**The data:**
-.-.-
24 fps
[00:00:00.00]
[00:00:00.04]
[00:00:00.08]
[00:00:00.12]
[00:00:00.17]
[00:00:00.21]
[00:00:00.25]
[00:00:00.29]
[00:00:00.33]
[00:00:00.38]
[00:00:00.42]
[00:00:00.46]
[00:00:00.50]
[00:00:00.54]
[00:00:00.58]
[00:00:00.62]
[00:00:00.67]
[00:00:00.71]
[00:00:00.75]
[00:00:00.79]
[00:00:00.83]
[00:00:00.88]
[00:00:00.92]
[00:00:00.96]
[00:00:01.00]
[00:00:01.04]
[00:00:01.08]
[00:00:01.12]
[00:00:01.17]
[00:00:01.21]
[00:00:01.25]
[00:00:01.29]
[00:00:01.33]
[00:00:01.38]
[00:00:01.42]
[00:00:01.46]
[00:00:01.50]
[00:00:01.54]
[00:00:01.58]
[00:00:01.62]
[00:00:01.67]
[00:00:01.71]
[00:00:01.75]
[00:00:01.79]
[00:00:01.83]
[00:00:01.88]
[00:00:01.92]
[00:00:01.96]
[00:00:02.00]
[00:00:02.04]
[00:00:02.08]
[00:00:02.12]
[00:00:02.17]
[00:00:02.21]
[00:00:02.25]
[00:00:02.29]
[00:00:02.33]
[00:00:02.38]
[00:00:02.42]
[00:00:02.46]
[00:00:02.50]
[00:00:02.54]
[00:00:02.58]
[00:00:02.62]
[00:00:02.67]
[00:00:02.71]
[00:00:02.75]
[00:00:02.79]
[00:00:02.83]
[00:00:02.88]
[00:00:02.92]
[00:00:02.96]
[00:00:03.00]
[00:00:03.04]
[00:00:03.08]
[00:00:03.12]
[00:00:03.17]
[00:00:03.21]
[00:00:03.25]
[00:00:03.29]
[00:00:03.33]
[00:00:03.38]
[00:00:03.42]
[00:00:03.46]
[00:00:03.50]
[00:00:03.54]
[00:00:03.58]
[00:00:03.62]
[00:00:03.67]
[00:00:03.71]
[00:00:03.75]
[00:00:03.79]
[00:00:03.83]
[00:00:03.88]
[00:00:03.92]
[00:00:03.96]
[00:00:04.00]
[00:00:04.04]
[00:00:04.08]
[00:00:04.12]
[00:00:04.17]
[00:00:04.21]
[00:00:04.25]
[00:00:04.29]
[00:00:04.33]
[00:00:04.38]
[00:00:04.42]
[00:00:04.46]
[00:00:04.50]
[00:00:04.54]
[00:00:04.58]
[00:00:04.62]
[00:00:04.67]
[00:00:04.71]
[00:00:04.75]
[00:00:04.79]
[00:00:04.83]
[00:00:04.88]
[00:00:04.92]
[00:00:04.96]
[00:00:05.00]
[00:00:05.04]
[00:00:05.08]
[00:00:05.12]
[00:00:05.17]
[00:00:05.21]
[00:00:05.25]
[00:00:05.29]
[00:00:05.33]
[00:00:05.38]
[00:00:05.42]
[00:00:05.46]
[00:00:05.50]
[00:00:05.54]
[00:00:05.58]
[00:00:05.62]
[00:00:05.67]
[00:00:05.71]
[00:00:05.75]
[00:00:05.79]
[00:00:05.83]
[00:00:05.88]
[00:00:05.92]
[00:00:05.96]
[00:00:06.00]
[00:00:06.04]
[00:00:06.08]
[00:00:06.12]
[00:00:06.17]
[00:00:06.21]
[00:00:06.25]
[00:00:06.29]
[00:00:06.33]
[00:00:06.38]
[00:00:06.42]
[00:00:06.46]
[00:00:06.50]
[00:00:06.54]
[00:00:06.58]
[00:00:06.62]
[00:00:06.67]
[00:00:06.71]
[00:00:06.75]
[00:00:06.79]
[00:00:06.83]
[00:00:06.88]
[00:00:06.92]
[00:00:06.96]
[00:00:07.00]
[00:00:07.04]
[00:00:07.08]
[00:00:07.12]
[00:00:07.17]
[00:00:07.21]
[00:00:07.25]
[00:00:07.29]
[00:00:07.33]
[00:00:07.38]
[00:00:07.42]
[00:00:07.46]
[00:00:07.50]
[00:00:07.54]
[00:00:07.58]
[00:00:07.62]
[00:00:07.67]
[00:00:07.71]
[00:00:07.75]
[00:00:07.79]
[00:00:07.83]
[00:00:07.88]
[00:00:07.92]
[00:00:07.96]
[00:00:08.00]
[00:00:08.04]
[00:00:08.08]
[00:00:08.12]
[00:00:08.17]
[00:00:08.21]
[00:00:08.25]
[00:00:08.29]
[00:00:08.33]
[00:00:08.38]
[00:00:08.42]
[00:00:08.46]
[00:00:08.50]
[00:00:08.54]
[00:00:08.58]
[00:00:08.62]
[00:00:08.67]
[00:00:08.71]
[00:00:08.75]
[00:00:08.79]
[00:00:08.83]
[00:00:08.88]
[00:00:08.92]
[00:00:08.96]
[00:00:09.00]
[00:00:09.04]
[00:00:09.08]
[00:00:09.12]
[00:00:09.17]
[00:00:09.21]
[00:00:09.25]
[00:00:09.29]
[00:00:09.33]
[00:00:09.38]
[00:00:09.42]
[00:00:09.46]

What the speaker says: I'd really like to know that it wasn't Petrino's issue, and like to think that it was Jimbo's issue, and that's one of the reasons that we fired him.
-.-.-
**Your assignment:**
Return what is listed above, exactly and completely.

**Response for this exercise:**
24 fps
[00:00:00.00]
[00:00:00.04]
[00:00:00.08]
[00:00:00.12]
[00:00:00.17]
[00:00:00.21]
[00:00:00.25]
[00:00:00.29]
[00:00:00.33]
[00:00:00.38]
[00:00:00.42]
[00:00:00.46]
[00:00:00.50]
[00:00:00.54]
[00:00:00.58]
[00:00:00.62]
[00:00:00.67]
[00:00:00.71]
[00:00:00.75]
[00:00:00.79]
[00:00:00.83]
[00:00:00.88]
[00:00:00.92]
[00:00:00.96]
[00:00:01.00]
[00:00:01.04]
[00:00:01.08]
[00:00:01.12]
[00:00:01.17]
[00:00:01.21]
[00:00:01.25]
[00:00:01.29]
[00:00:01.33]
[00:00:01.38]
[00:00:01.42]
[00:00:01.46]
[00:00:01.50]
[00:00:01.54]
[00:00:01.58]
[00:00:01.62]
[00:00:01.67]
[00:00:01.71]
[00:00:01.75]
[00:00:01.79]
[00:00:01.83]
[00:00:01.88]
[00:00:01.92]
[00:00:01.96]
[00:00:02.00]
[00:00:02.04]
[00:00:02.08]
[00:00:02.12]
[00:00:02.17]
[00:00:02.21]
[00:00:02.25]
[00:00:02.29]
[00:00:02.33]
[00:00:02.38]
[00:00:02.42]
[00:00:02.46]
[00:00:02.50]
[00:00:02.54]
[00:00:02.58]
[00:00:02.62]
[00:00:02.67]
[00:00:02.71]
[00:00:02.75]
[00:00:02.79]
[00:00:02.83]
[00:00:02.88]
[00:00:02.92]
[00:00:02.96]
[00:00:03.00]
[00:00:03.04]
[00:00:03.08]
[00:00:03.12]
[00:00:03.17]
[00:00:03.21]
[00:00:03.25]
[00:00:03.29]
[00:00:03.33]
[00:00:03.38]
[00:00:03.42]
[00:00:03.46]
[00:00:03.50]
[00:00:03.54]
[00:00:03.58]
[00:00:03.62]
[00:00:03.67]
[00:00:03.71]
[00:00:03.75]
[00:00:03.79]
[00:00:03.83]
[00:00:03.88]
[00:00:03.92]
[00:00:03.96]
[00:00:04.00]
[00:00:04.04]
[00:00:04.08]
[00:00:04.12]
[00:00:04.17]
[00:00:04.21]
[00:00:04.25]
[00:00:04.29]
[00:00:04.33]
[00:00:04.38]
[00:00:04.42]
[00:00:04.46]
[00:00:04.50]
[00:00:04.54]
[00:00:04.58]
[00:00:04.62]
[00:00:04.67]
[00:00:04.71]
[00:00:04.75]
[00:00:04.79]
[00:00:04.83]
[00:00:04.88]
[00:00:04.92]
[00:00:04.96]
[00:00:05.00]
[00:00:05.04]
[00:00:05.08]
[00:00:05.12]
[00:00:05.17]
[00:00:05.21]
[00:00:05.25]
[00:00:05.29]
[00:00:05.33]
[00:00:05.38]
[00:00:05.42]
[00:00:05.46]
[00:00:05.50]
[00:00:05.54]
[00:00:05.58]
[00:00:05.62]
[00:00:05.67]
[00:00:05.71]
[00:00:05.75]
[00:00:05.79]
[00:00:05.83]
[00:00:05.88]
[00:00:05.92]
[00:00:05.96]
[00:00:06.00]
[00:00:06.04]
[00:00:06.08]
[00:00:06.12]
[00:00:06.17]
[00:00:06.21]
[00:00:06.25]
[00:00:06.29]
[00:00:06.33]
[00:00:06.38]
[00:00:06.42]
[00:00:06.46]
[00:00:06.50]
[00:00:06.54]
[00:00:06.58]
[00:00:06.62]
[00:00:06.67]
[00:00:06.71]
[00:00:06.75]
[00:00:06.79]
[00:00:06.83]
[00:00:06.88]
[00:00:06.92]
[00:00:06.96]
[00:00:07.00]
[00:00:07.04]
[00:00:07.08]
[00:00:07.12]
[00:00:07.17]
[00:00:07.21]
[00:00:07.25]
[00:00:07.29]
[00:00:07.33]
[00:00:07.38]
[00:00:07.42]
[00:00:07.46]
[00:00:07.50]
[00:00:07.54]
[00:00:07.58]
[00:00:07.62]
[00:00:07.67]
[00:00:07.71]
[00:00:07.75]
[00:00:07.79]
[00:00:07.83]
[00:00:07.88]
[00:00:07.92]
[00:00:07.96]
[00:00:08.00]
[00:00:08.04]
[00:00:08.08]
[00:00:08.12]
[00:00:08.17]
[00:00:08.21]
[00:00:08.25]
[00:00:08.29]
[00:00:08.33]
[00:00:08.38]
[00:00:08.42]
[00:00:08.46]
[00:00:08.50]
[00:00:08.54]
[00:00:08.58]
[00:00:08.62]
[00:00:08.67]
[00:00:08.71]
[00:00:08.75]
[00:00:08.79]
[00:00:08.83]
[00:00:08.88]
[00:00:08.92]
[00:00:08.96]
[00:00:09.00]
[00:00:09.04]
[00:00:09.08]
[00:00:09.12]
[00:00:09.17]
[00:00:09.21]
[00:00:09.25]
[00:00:09.29]
[00:00:09.33]
[00:00:09.38]
[00:00:09.42]
[00:00:09.46]

What the speaker says: I'd really like to know that it wasn't Petrino's issue, and like to think that it was Jimbo's issue, and that's one of the reasons that we fired him.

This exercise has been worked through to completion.